Authorities are determined to weed out fraudulent HIV claims from Nigeria's
notorious crime rings which, Nwosu said, were already trying to get on the
list
of patients in order to obtain and resell the sought-after drugs on the
black
market.
Advocacy groups representing those with HIV were aggressively lobbying
Nigeria's
government to distribute the drugs through the groups.
Nwosu said the AIDS groups would be "integrally involved" in the
distribution
process.
In Nigeria, Africa's most populous nation with 120 million people, hospitals
are
run down and medical care is too expensive for most patients.
Sophisticated-looking, fly-by-night "clinics" offering "miracle" and
traditional
remedies have sprung up around the country to treat patients desperately
seeking
a cure.
The program would provide cheap drugs to just a tiny fraction of those
infected
- 10,000 adults and 5,000 children. Some patients would be put on a six-drug
regime while others would receive a two-drug regime.

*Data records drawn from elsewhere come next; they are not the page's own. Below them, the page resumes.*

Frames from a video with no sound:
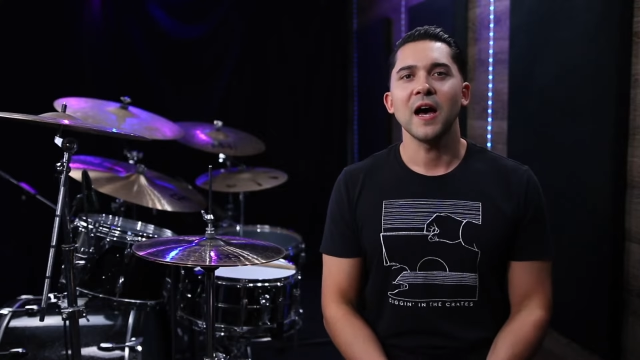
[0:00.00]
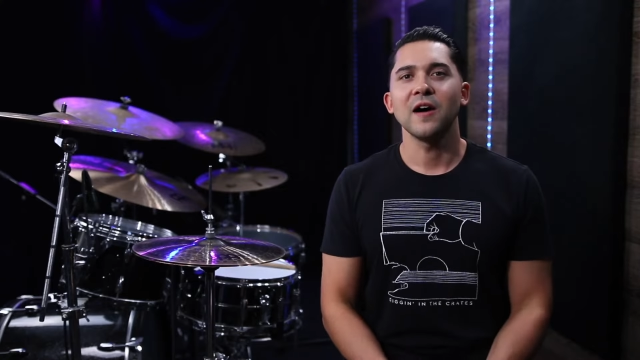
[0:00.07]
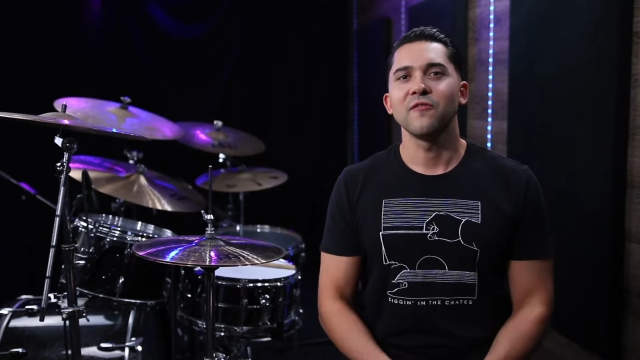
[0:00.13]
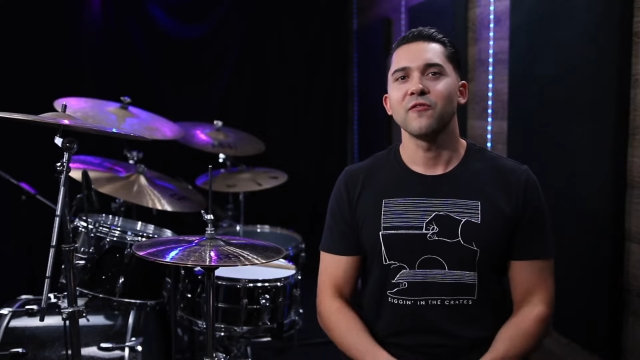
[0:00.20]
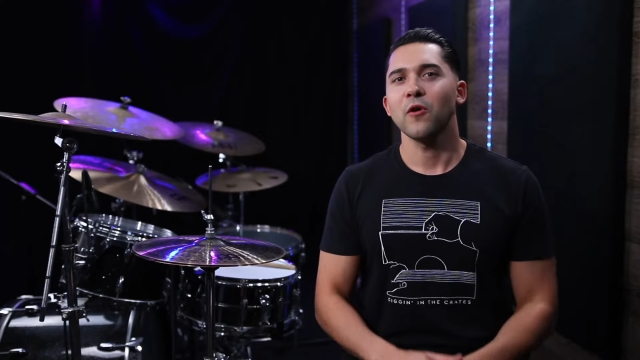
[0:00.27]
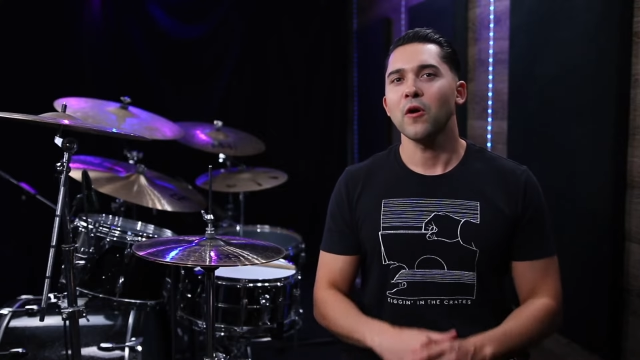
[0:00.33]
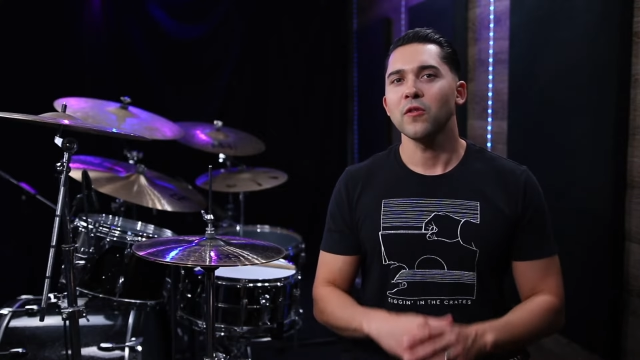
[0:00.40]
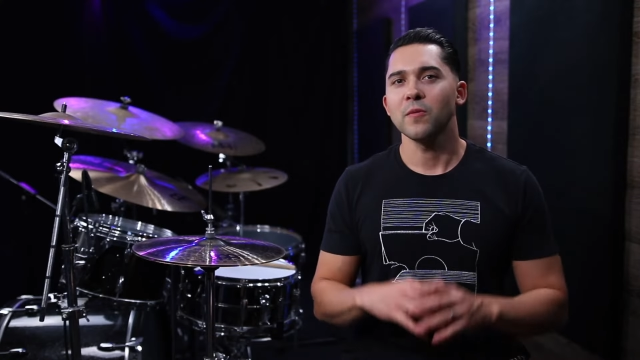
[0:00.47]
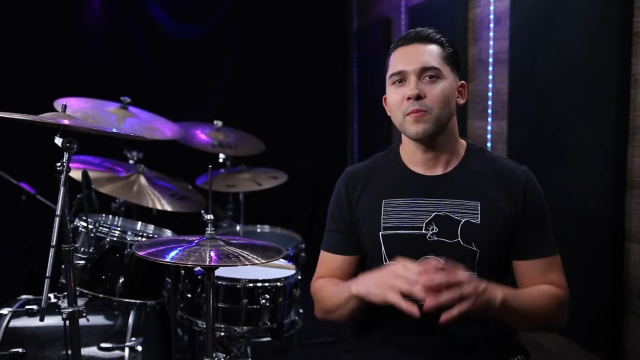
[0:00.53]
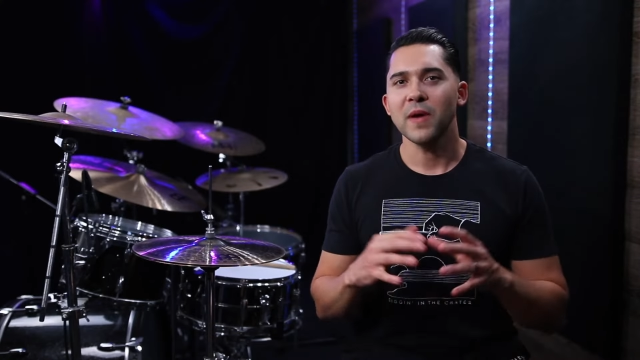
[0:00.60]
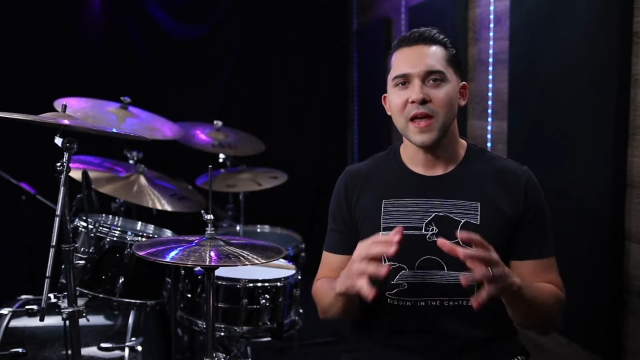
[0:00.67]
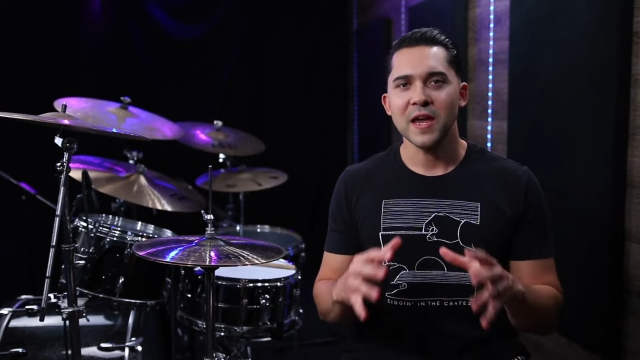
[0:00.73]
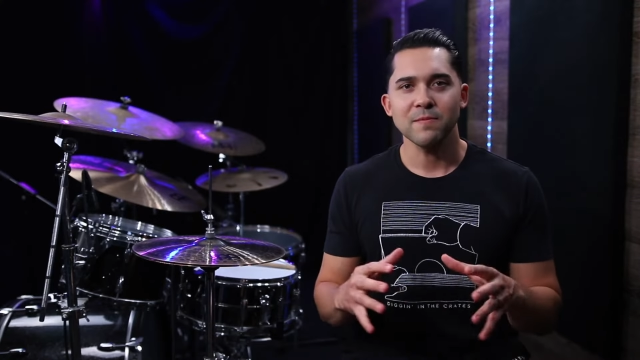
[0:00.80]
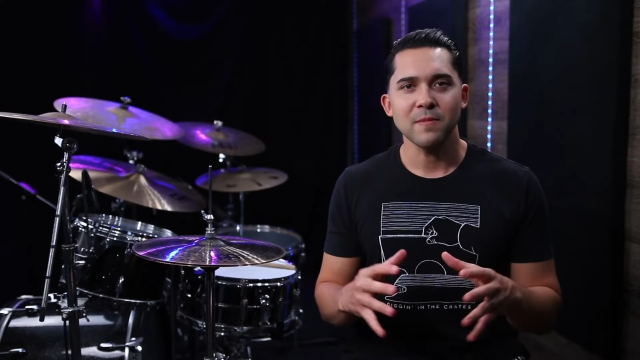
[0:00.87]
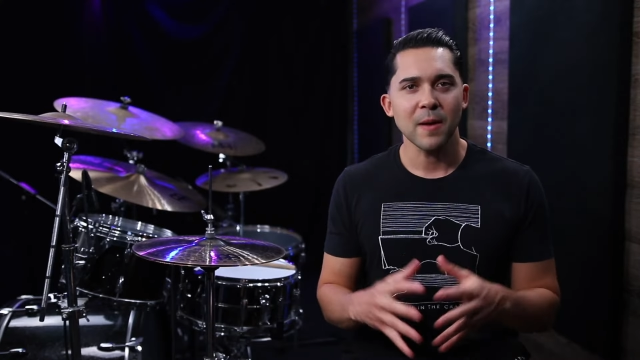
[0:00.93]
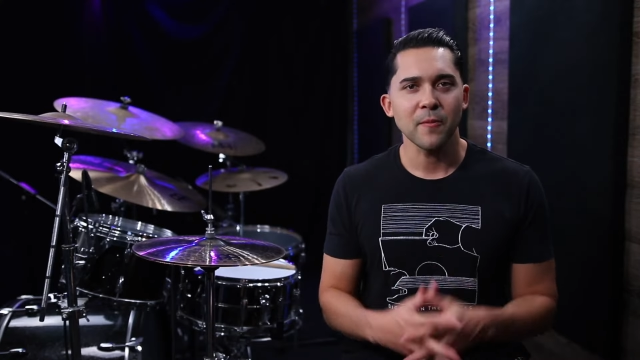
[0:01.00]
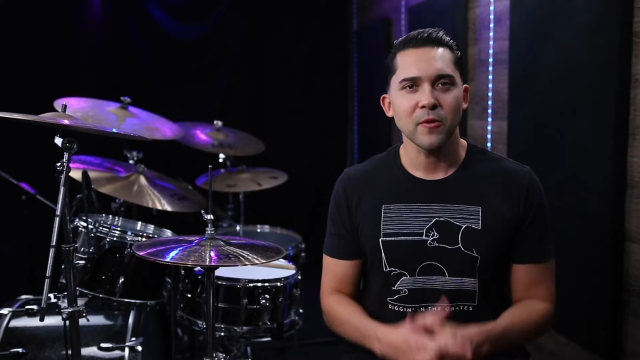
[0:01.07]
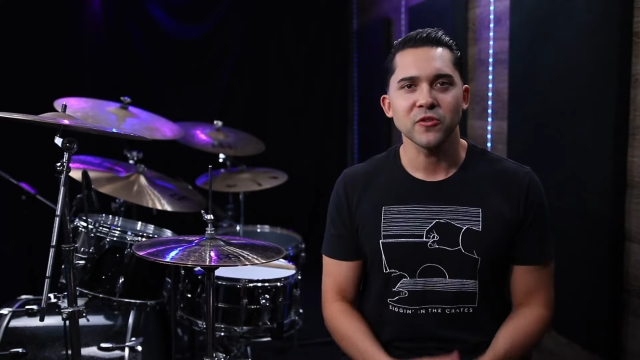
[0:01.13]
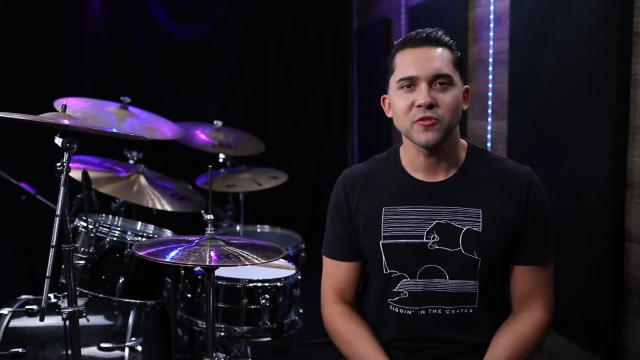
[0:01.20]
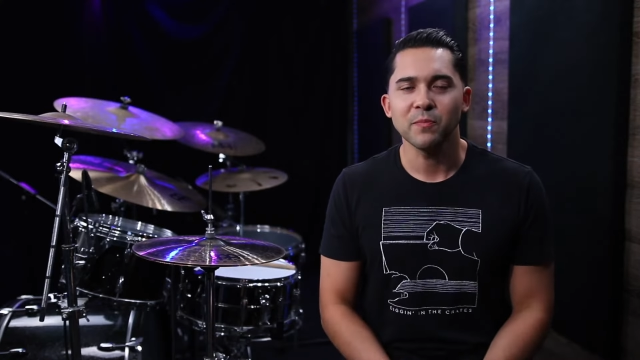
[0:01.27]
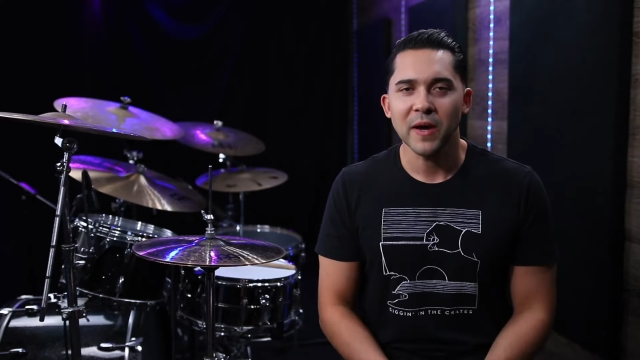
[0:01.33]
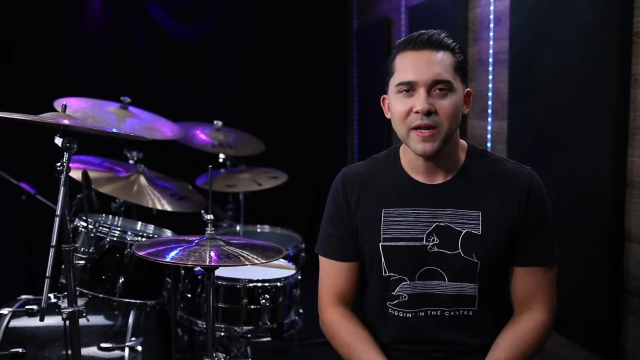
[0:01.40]
for all the paying
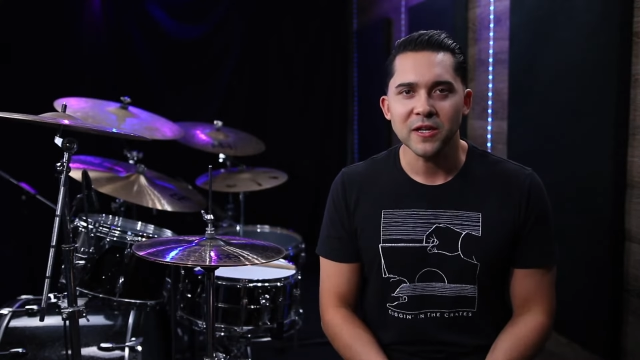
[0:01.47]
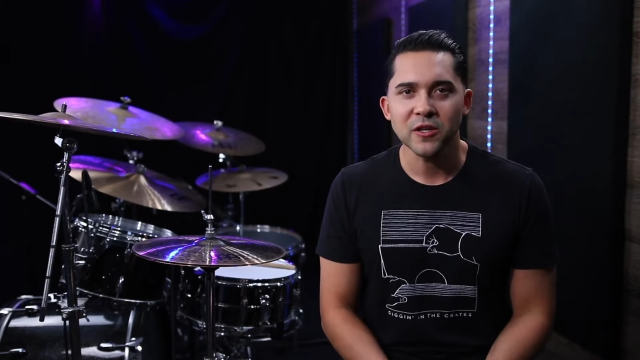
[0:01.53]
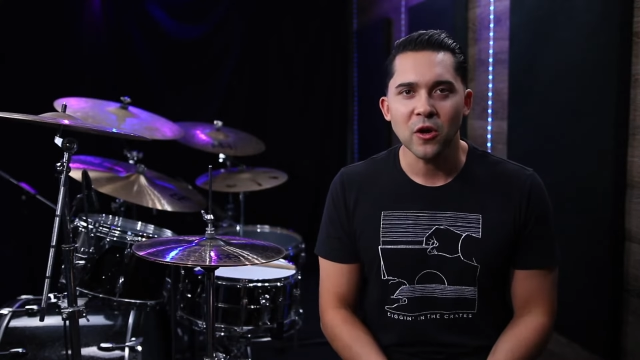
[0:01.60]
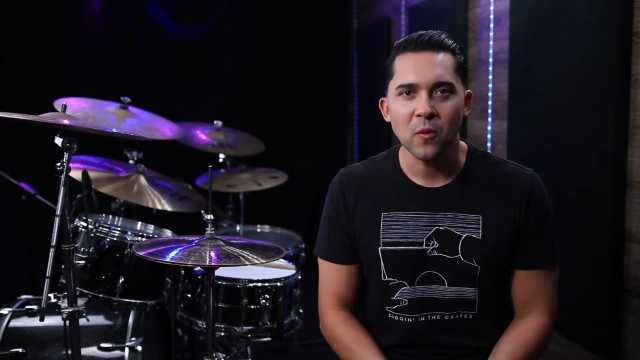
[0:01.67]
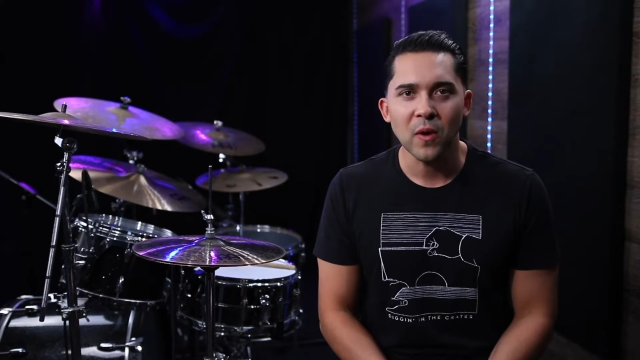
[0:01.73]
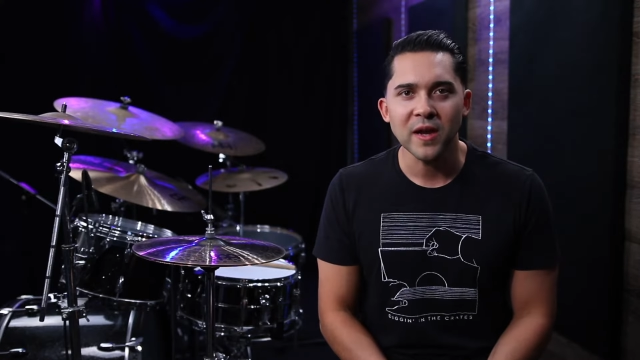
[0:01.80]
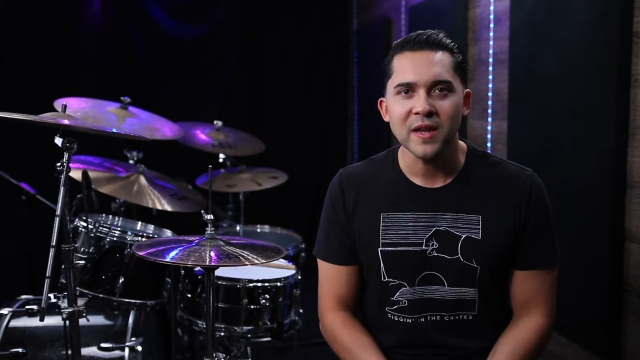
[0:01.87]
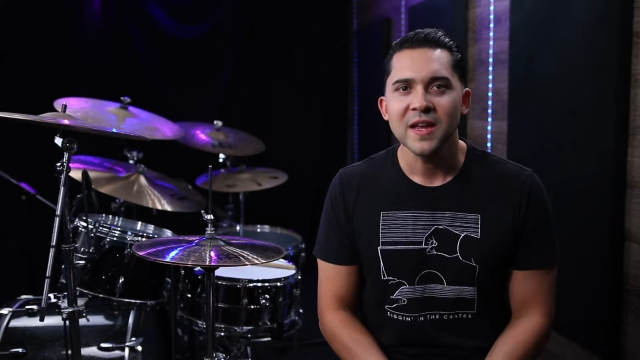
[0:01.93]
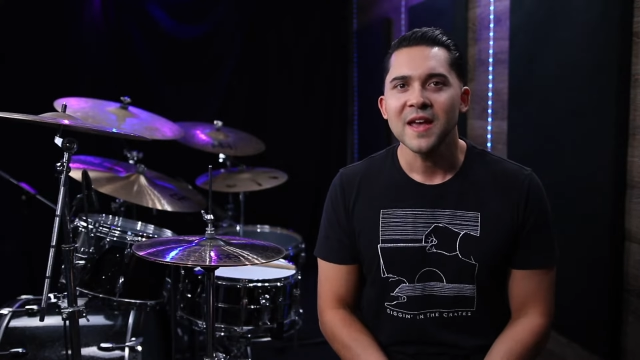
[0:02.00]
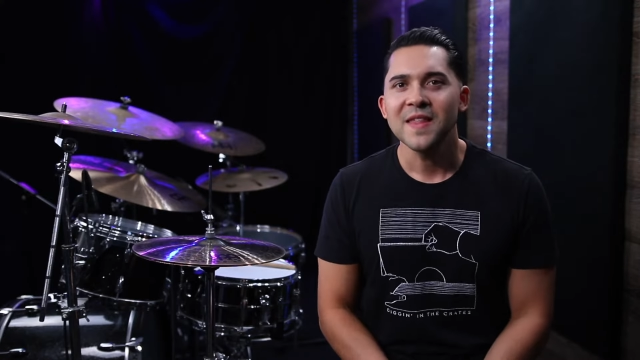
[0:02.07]
members. But you know what?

The Health Minister, whose sister died from AIDS, posed for photographers
alongside AIDS patients holding samples of lamivudine and nevirapine, two
anti-AIDS drugs made by Indian pharmaceutical company Ranbaxy Laboratories.
Ranbaxy was among the companies being considered to provide AIDS drugs to
the
program. Cipla, another Indian firm, already has a contract to sell a
three-drug
AIDS cocktail for dlrs 350 a year per patient. Patients will pay about a
third
of that - about dlrs 120 (dlrs 10 a month) while the government will pick up
the
rest of the tab, Nwosu said.
"There are 2.6 million of my brothers and sisters to be provided for. How do
you
choose? It is going to be incredibly difficult but at least I will know at
the
end of the day that ... needy persons are being treated," he said.
The plan is the largest of its kind in Africa, according to Stephen Lewis,
special envoy of U.N. Secretary-General Kofi Annan for HIV/AIDS in Africa.
Botswana, a tiny southern African nation with a population of only 1.6
million,
has the world's highest known rate of AIDS infections. It will launch a
treatment program using anti-AIDS drugs in early 2002.